**Action item**
Give back all of the data exactly.

(Collected data)
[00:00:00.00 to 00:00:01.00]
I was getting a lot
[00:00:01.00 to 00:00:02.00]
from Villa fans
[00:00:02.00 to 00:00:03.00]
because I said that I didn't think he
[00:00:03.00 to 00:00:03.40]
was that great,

**Solution**
[00:00:00.00 to 00:00:01.00]
I was getting a lot
[00:00:01.00 to 00:00:02.00]
from Villa fans
[00:00:02.00 to 00:00:03.00]
because I said that I didn't think he
[00:00:03.00 to 00:00:03.40]
was that great,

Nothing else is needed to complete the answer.